Objectives: Investigate the efficacy of caspofungin in participants <3 months of age with invasive Candida infection (ICI).
Methods: This multicentre, randomized, double-blind, comparator-controlled, Phase 2 study (protocol MK0991-064; NCT01945281) enrolled participants <3 months of age with culture-confirmed ICI within 96 h of study entry. Participants were randomly assigned 2:1 to once-daily intravenous 2 mg/kg caspofungin or intravenous 1 mg/kg amphotericin B deoxycholate (dAMB). The primary endpoint was fungal-free survival (FFS) 2 weeks after treatment in the full-analysis-set (FAS) population, defined as participants with culture-confirmed ICI who received ≥1 dose of therapy. Planned enrolment was 90 participants.

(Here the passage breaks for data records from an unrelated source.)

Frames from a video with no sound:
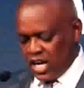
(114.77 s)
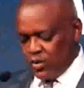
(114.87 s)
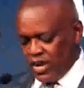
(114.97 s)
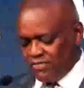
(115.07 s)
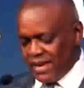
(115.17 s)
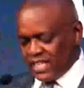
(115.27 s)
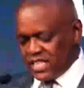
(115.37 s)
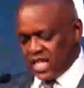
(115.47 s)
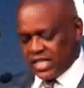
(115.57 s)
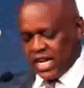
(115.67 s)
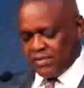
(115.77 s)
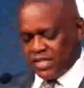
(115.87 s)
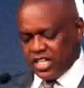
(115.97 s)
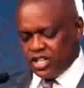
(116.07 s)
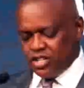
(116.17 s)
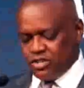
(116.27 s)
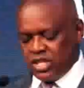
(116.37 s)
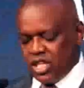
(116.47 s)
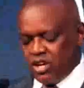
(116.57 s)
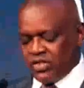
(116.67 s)
how we have managed our diamond
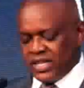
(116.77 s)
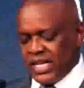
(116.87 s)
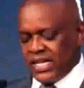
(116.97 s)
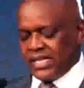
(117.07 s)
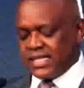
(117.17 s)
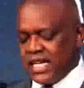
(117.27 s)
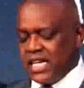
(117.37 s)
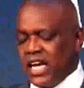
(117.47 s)
industry over the years,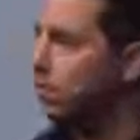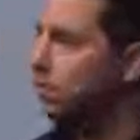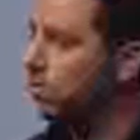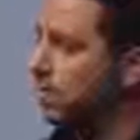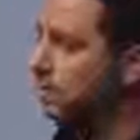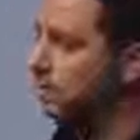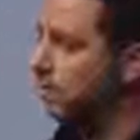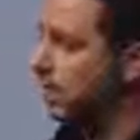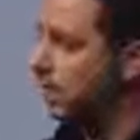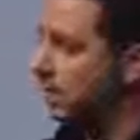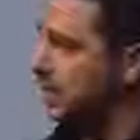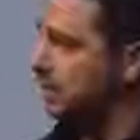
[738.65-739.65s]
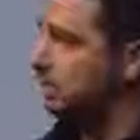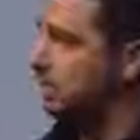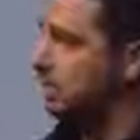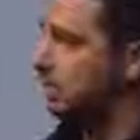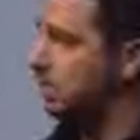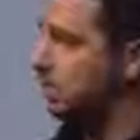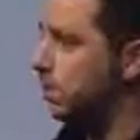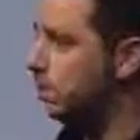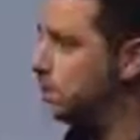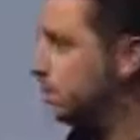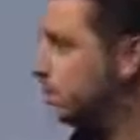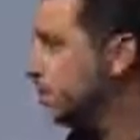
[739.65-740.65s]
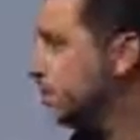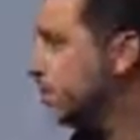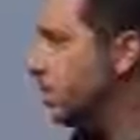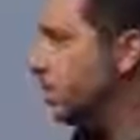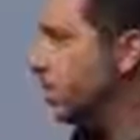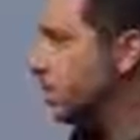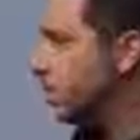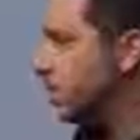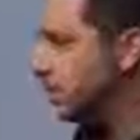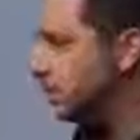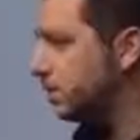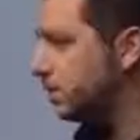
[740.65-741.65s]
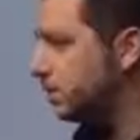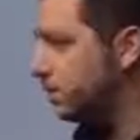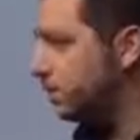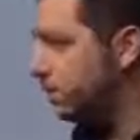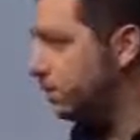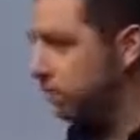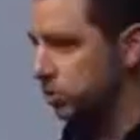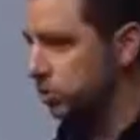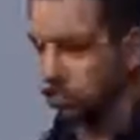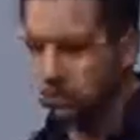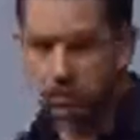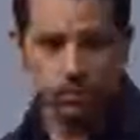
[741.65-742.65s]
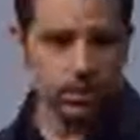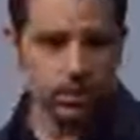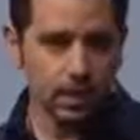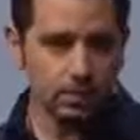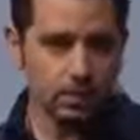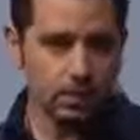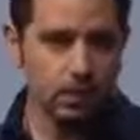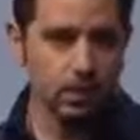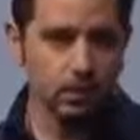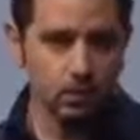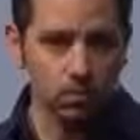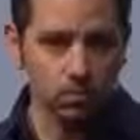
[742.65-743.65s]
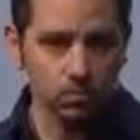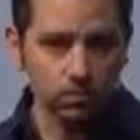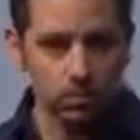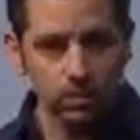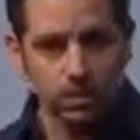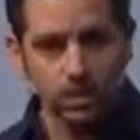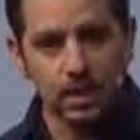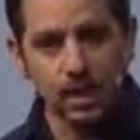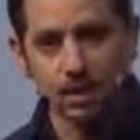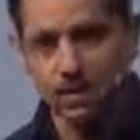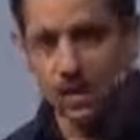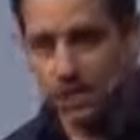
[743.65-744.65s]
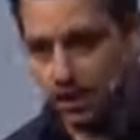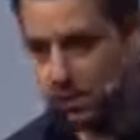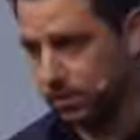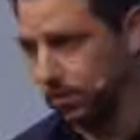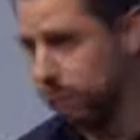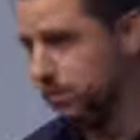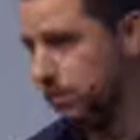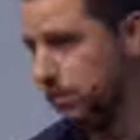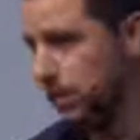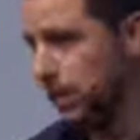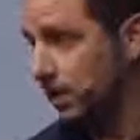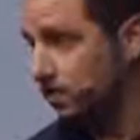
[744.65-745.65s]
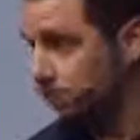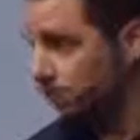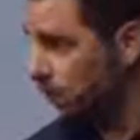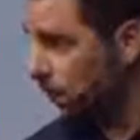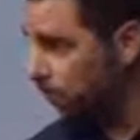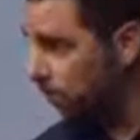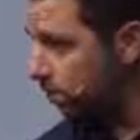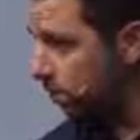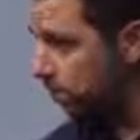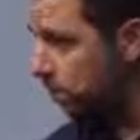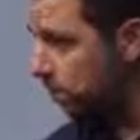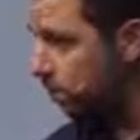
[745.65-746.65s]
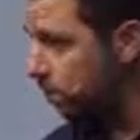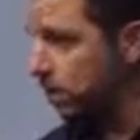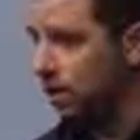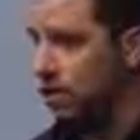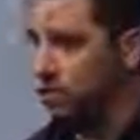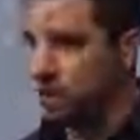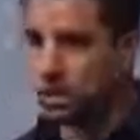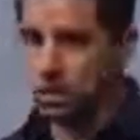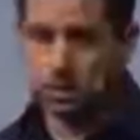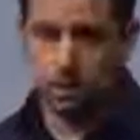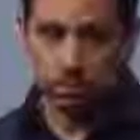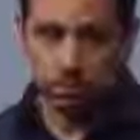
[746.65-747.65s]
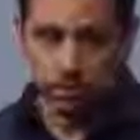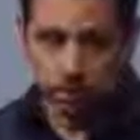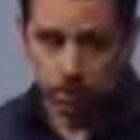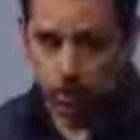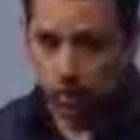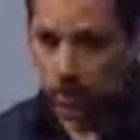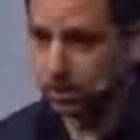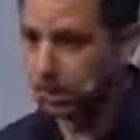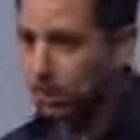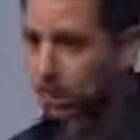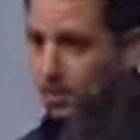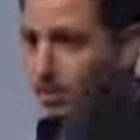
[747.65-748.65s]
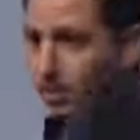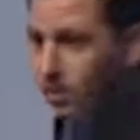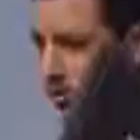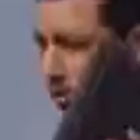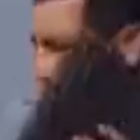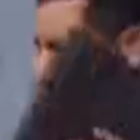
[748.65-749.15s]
When I say it is the most productive professional tablet in the world, I mean it. And it's for all of you. I want you to love this product. Let me show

Results: Fifty-one participants were enrolled; 49 received treatment (caspofungin, n=33; dAMB, n=16); 2 additional participants did not have confirmed infections at study entry. The study was terminated after ∼ 3.5 years because of low enrolment. Forty-seven participants were included in the FAS population (caspofungin, n=31; dAMB, n=16). FFS rate at 2 weeks after treatment was 71.0% (22/31) in the caspofungin arm and 68.8% (11/16) in the dAMB arm [difference, stratified by weight, - 0.9% (95% CI, - 24.3%-27.7%)]. Adverse events developed in 84.8% (28/33) of participants in the caspofungin arm and 100% (16/16) in the dAMB arm.
Conclusions: Among neonates and infants with confirmed ICI, FFS at 2 weeks was similar in the caspofungin and dAMB treatment arms. A smaller proportion of participants who received caspofungin experienced adverse events.